--- INFORMATION SHOWN Enclosed Below ---
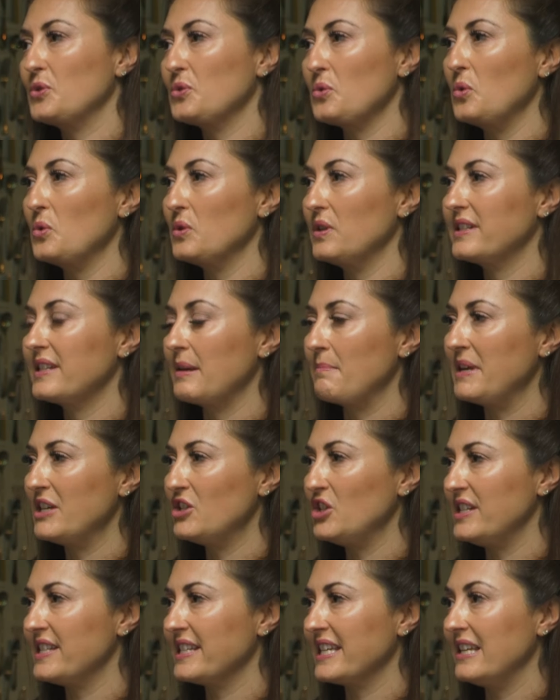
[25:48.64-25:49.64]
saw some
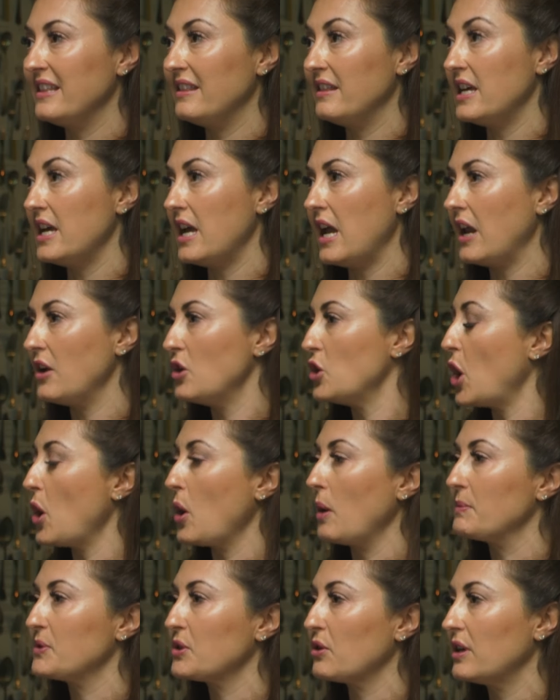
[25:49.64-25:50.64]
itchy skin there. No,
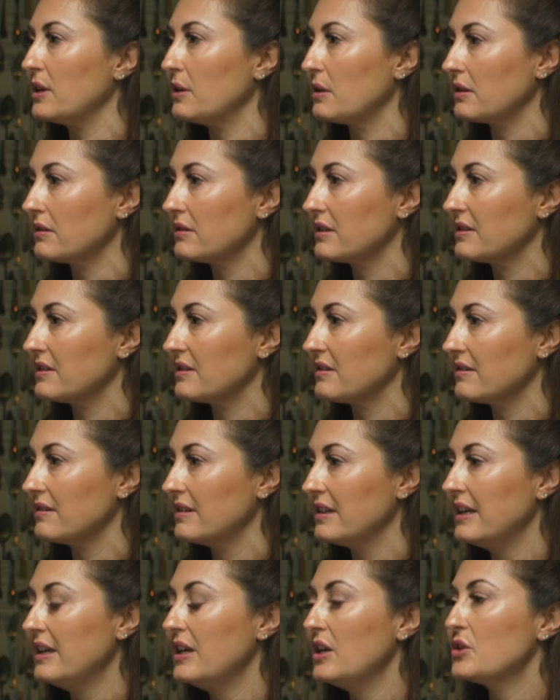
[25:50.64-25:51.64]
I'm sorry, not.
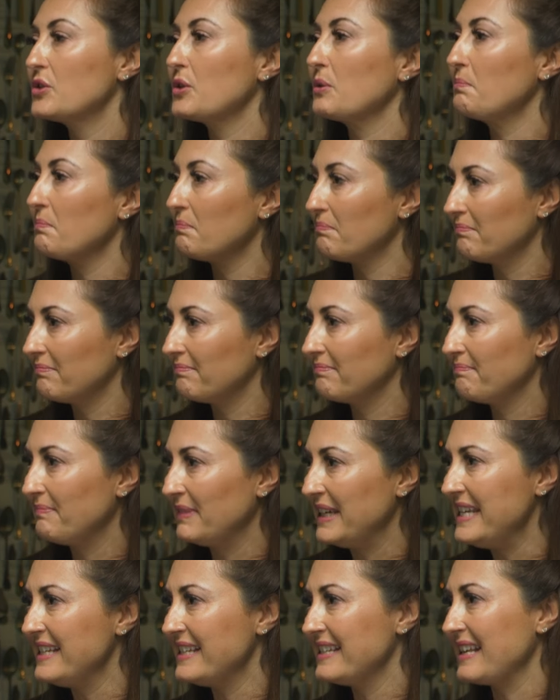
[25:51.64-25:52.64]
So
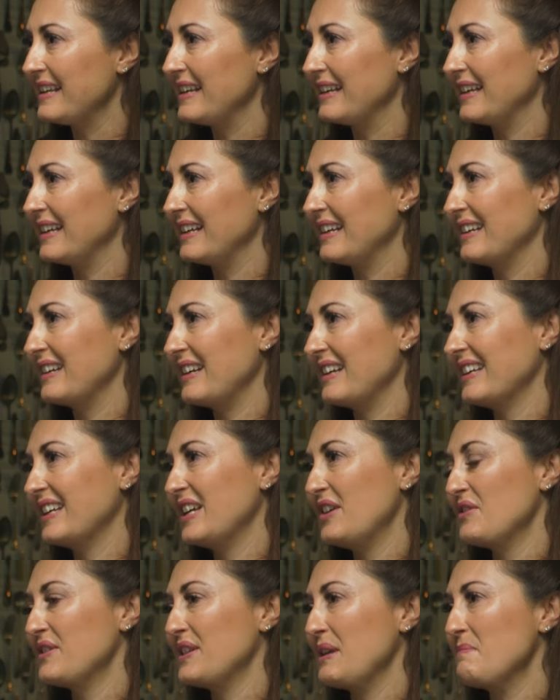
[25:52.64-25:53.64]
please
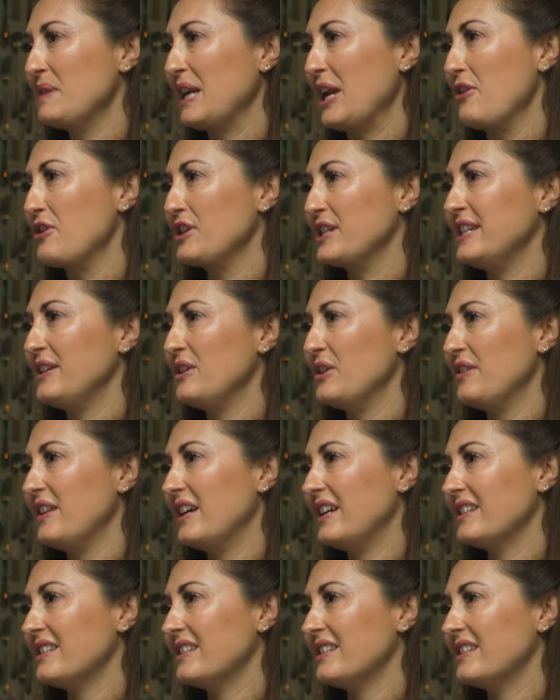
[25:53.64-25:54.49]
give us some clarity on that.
--- End of Enclosed INFORMATION SHOWN ---
**WORK INSTRUCTIONS**:
Images stay out, but the rest of the data above must be repeated exactly.

**SOLUTION TO THIS EXERCISE**:
[25:48.64-25:49.64]
saw some
[25:49.64-25:50.64]
itchy skin there. No,
[25:50.64-25:51.64]
I'm sorry, not.
[25:51.64-25:52.64]
So
[25:52.64-25:53.64]
please
[25:53.64-25:54.49]
give us some clarity on that.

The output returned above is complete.